O presidente do Banco Central, Gabriel Galípolo, confirmou que a instituição está fornecendo informações sobre o Pix ao Escritório do Representante Comercial dos Estados Unidos (USTR) no âmbito de uma investigação que pode resultar em uma tarifa de 25% sobre produtos brasileiros. A declaração foi feita em entrevista à imprensa nesta quarta-feira.
Cooperação com os EUA
Segundo Galípolo, o BC está colaborando ativamente com as autoridades americanas para esclarecer o funcionamento do sistema de pagamentos instantâneos. “Estamos fornecendo todas as informações solicitadas pelo USTR sobre o Pix, dentro dos limites legais e de sigilo”, afirmou o presidente do BC. A investigação norte-americana alega que o Pix, gerido pelo Banco Central, favorece práticas que prejudicam empresas dos Estados Unidos, justificando a imposição de uma tarifa de 25%.
Impacto para o Brasil
Galípolo destacou o impacto negativo que uma eventual tarifa teria para o Brasil. “O Pix é uma referência mundial de inovação financeira e inclusão. Uma tarifa de 25% sobre produtos brasileiros seria um revés para nossa economia e para a imagem do país”, disse. O presidente do BC ressaltou que o sistema é amplamente elogiado internacionalmente e que o Brasil não pratica discriminação contra empresas estrangeiras.
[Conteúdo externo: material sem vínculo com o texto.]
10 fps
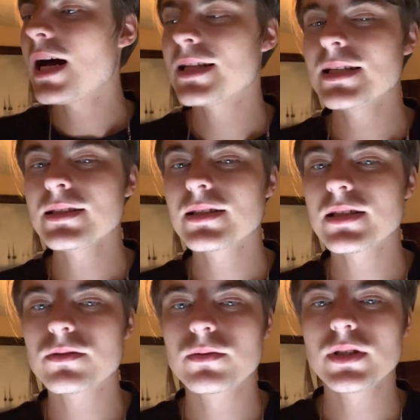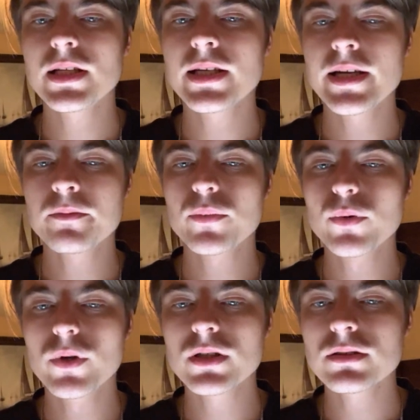I think that that's really
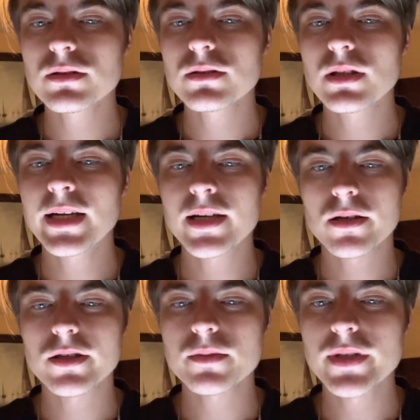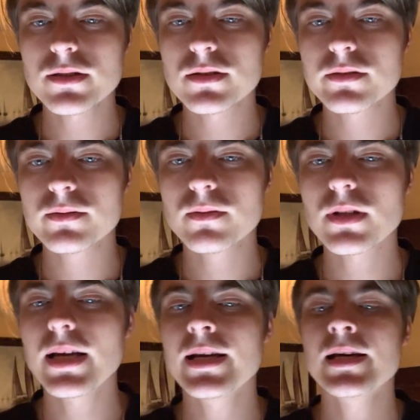important in a Christmas,
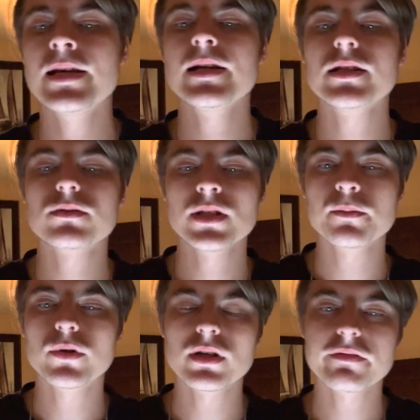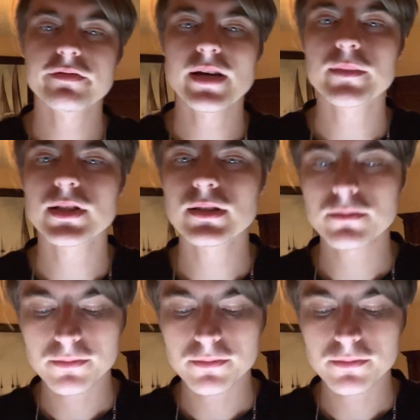and it's really important to family.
De acordo com dados do BC, o Pix movimentou mais de R$ 10 trilhões em 2025, com mais de 150 milhões de usuários ativos. A investigação do USTR começou após reclamações de empresas de tecnologia americanas sobre supostas barreiras à concorrência no mercado de pagamentos brasileiro.
Próximos passos
Galípolo afirmou que o BC continuará cooperando com as autoridades dos EUA e que espera que a investigação seja concluída sem a imposição de tarifas. “Estamos confiantes de que os esclarecimentos técnicos demonstrarão que o Pix opera de forma transparente e não discrimina empresas americanas”, concluiu.